───── Data records ─────

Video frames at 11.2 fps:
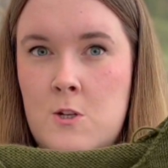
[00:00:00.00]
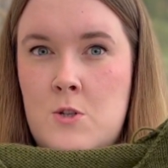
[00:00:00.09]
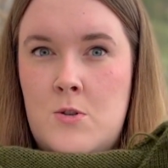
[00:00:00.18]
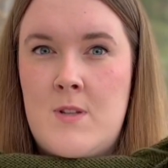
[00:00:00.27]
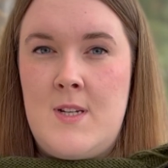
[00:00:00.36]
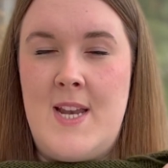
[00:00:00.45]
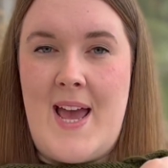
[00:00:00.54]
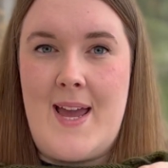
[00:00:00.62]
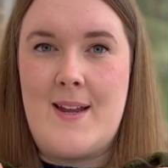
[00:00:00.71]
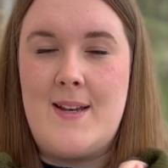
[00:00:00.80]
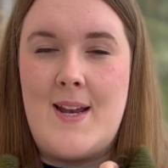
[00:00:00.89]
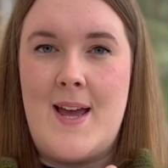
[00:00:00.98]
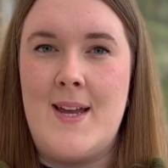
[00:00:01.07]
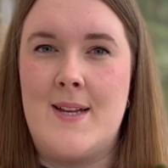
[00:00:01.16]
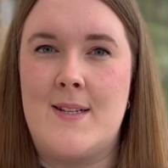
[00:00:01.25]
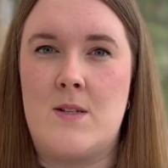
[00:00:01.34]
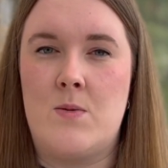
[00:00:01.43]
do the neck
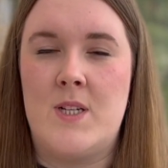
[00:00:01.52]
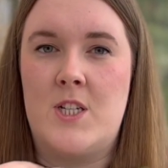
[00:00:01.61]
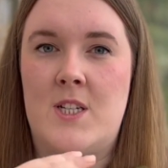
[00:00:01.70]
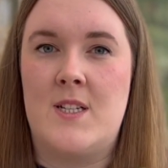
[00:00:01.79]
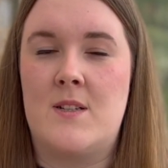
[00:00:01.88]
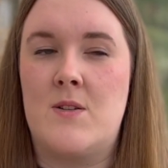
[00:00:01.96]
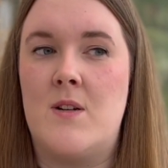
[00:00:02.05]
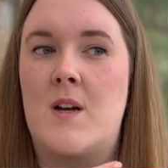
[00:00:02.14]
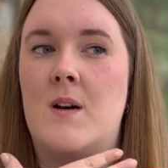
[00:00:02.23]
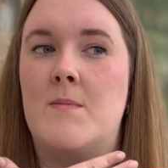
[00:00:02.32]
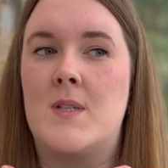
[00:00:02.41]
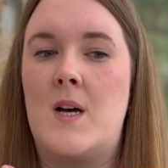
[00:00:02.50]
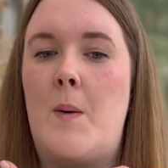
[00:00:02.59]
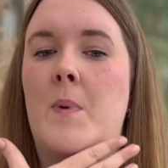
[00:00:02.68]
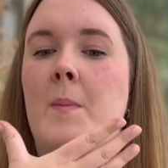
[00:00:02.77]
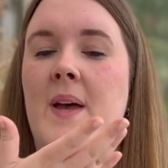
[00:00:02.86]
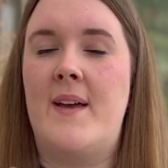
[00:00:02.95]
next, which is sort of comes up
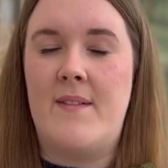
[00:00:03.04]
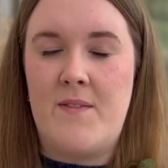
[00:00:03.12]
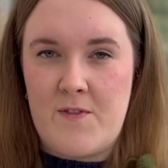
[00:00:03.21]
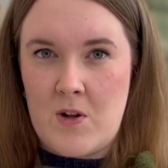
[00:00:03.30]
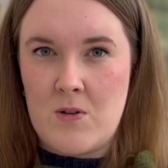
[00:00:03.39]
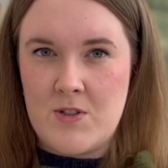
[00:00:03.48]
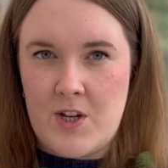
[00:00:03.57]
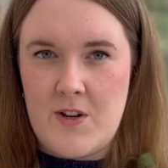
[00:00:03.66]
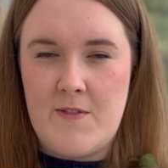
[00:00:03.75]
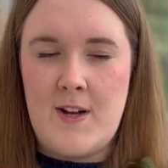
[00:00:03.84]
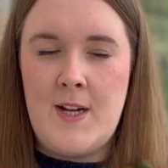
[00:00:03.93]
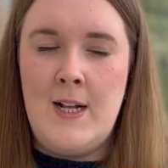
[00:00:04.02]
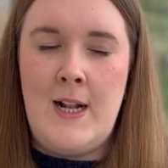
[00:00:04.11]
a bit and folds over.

─────
───── Data records ─────

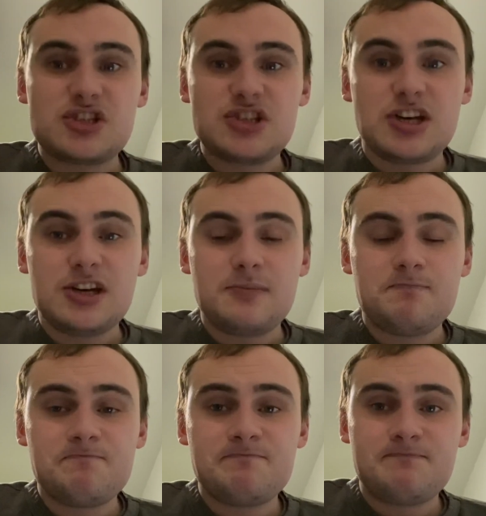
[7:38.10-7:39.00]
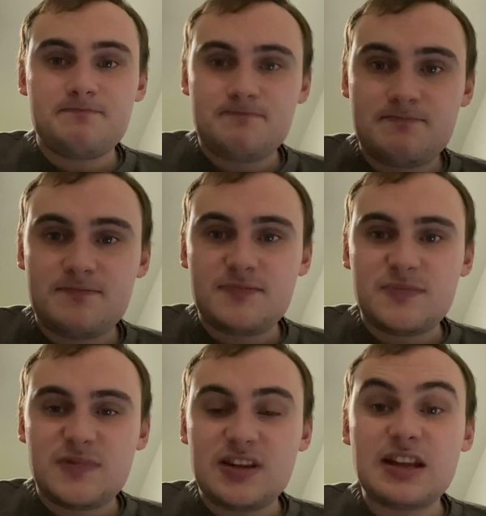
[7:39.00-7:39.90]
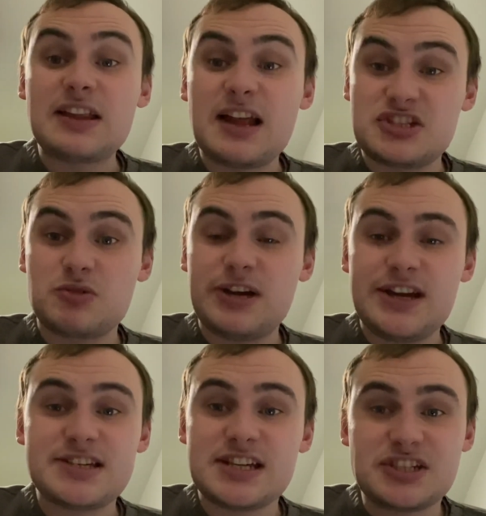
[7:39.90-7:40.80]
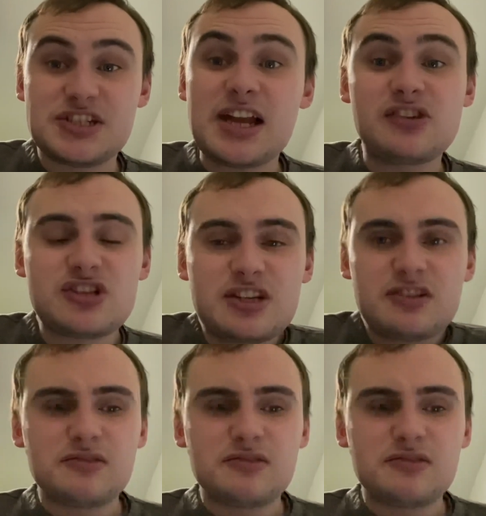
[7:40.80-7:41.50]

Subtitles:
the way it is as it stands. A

─────

## [Problem description]
Respond with the exact lines above running from the one containing "[00:00:00.62]" to the one containing "[00:00:02.50]", both ends kept and no pictures included.

## [Answer to the problem]
[00:00:00.62]
[00:00:00.71]
[00:00:00.80]
[00:00:00.89]
[00:00:00.98]
[00:00:01.07]
[00:00:01.16]
[00:00:01.25]
[00:00:01.34]
[00:00:01.43]
do the neck
[00:00:01.52]
[00:00:01.61]
[00:00:01.70]
[00:00:01.79]
[00:00:01.88]
[00:00:01.96]
[00:00:02.05]
[00:00:02.14]
[00:00:02.23]
[00:00:02.32]
[00:00:02.41]
[00:00:02.50]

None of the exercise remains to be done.